The latest in this saga has NFL attorneys filing an appeal to the Louisiana Supreme Court this week in an attempt to block the New Orleans Saints fans' lawsuit against the league.

NFL attorney Glad Jones argues in the filing that the suit would open up the NFL and other leagues to these kinds of time-intensive legal proceedings and it could mire the legal system "in disputes that it lacks the time or expertise to resolve."

You may recall last week that a Louisiana judge ordered NFL Commissioner Roger Goodell and three officials from January's NFC championship Game be questioned under oath in September after the infamous "no call" helped the Los Angeles Rams reach the Super Bowl.

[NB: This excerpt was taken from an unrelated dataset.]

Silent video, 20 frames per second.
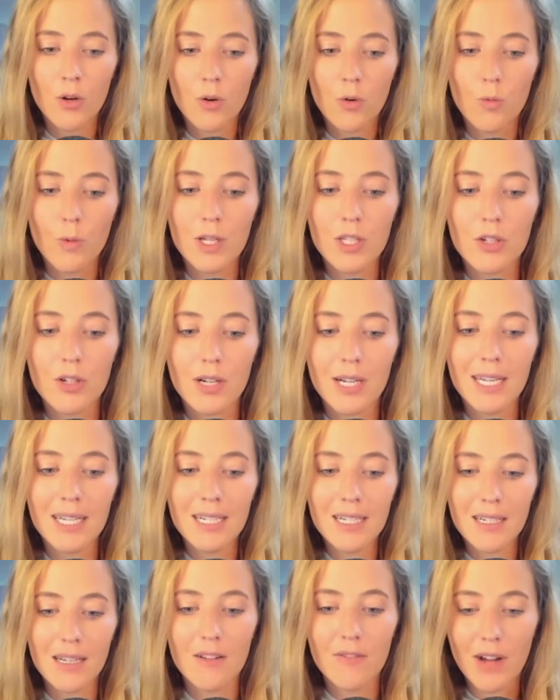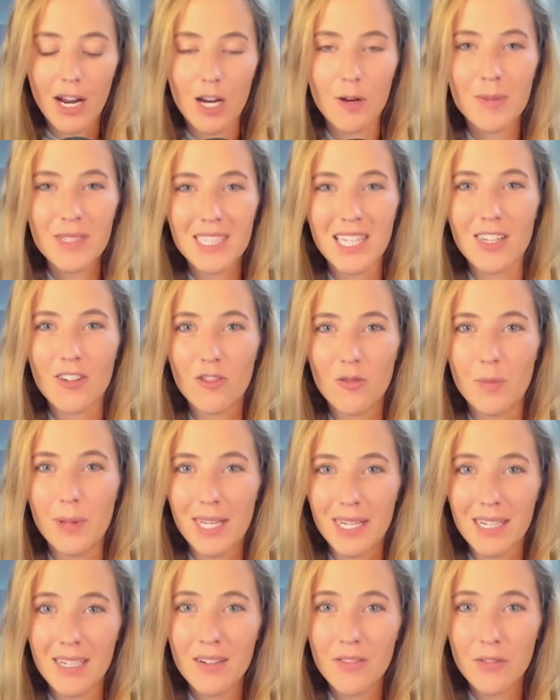when you're in an environment that you've
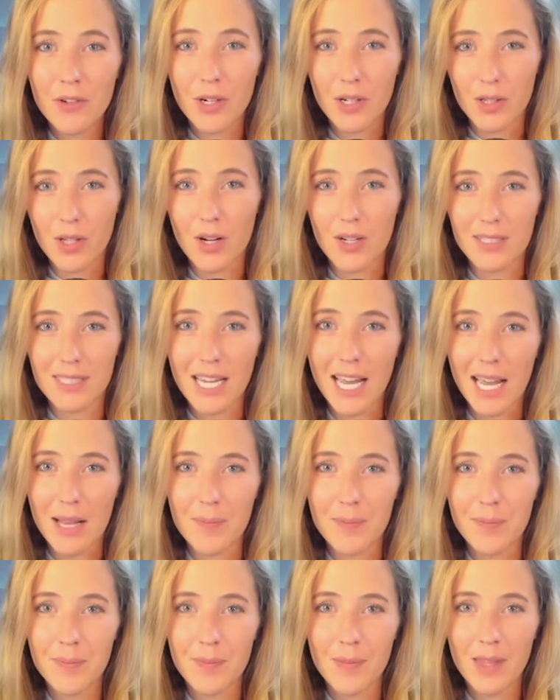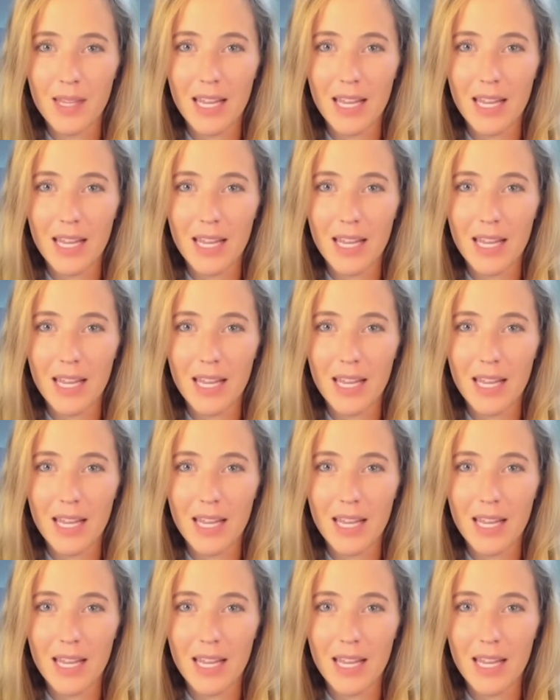been in for a long time.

Attorney Antonio LeMon, who filed a lawsuit over the game, said he and league attorneys will pick a mutually agreeable date for depositions in New Orleans, barring any league appeals that might push back or cancel the questioning.

LeMon's lawsuit is seeking $75,000 in damages, which would be donated to charity, over the failure to flag pass interference or a roughness penalty against Rams cornerback Nickell Robey-Coleman for his helmet-to-helmet hit on receiver Tommylee Lewis.

State Civil District Court Judge Nicole Sheppard of New Orleans ruled earlier this month that the lawsuit could proceed. She also ruled that LeMon could request documents and ask questions of NFL officials.

Sheppard said on Monday that depositions should take place in September and also set August 22 for the next hearing in the lawsuit.

LeMon says that he intends for any money won will go to the Team Gleason Foundation, which was founded by former Saints star Steve Gleason. Gleason was diagnosed with ALS in 2011.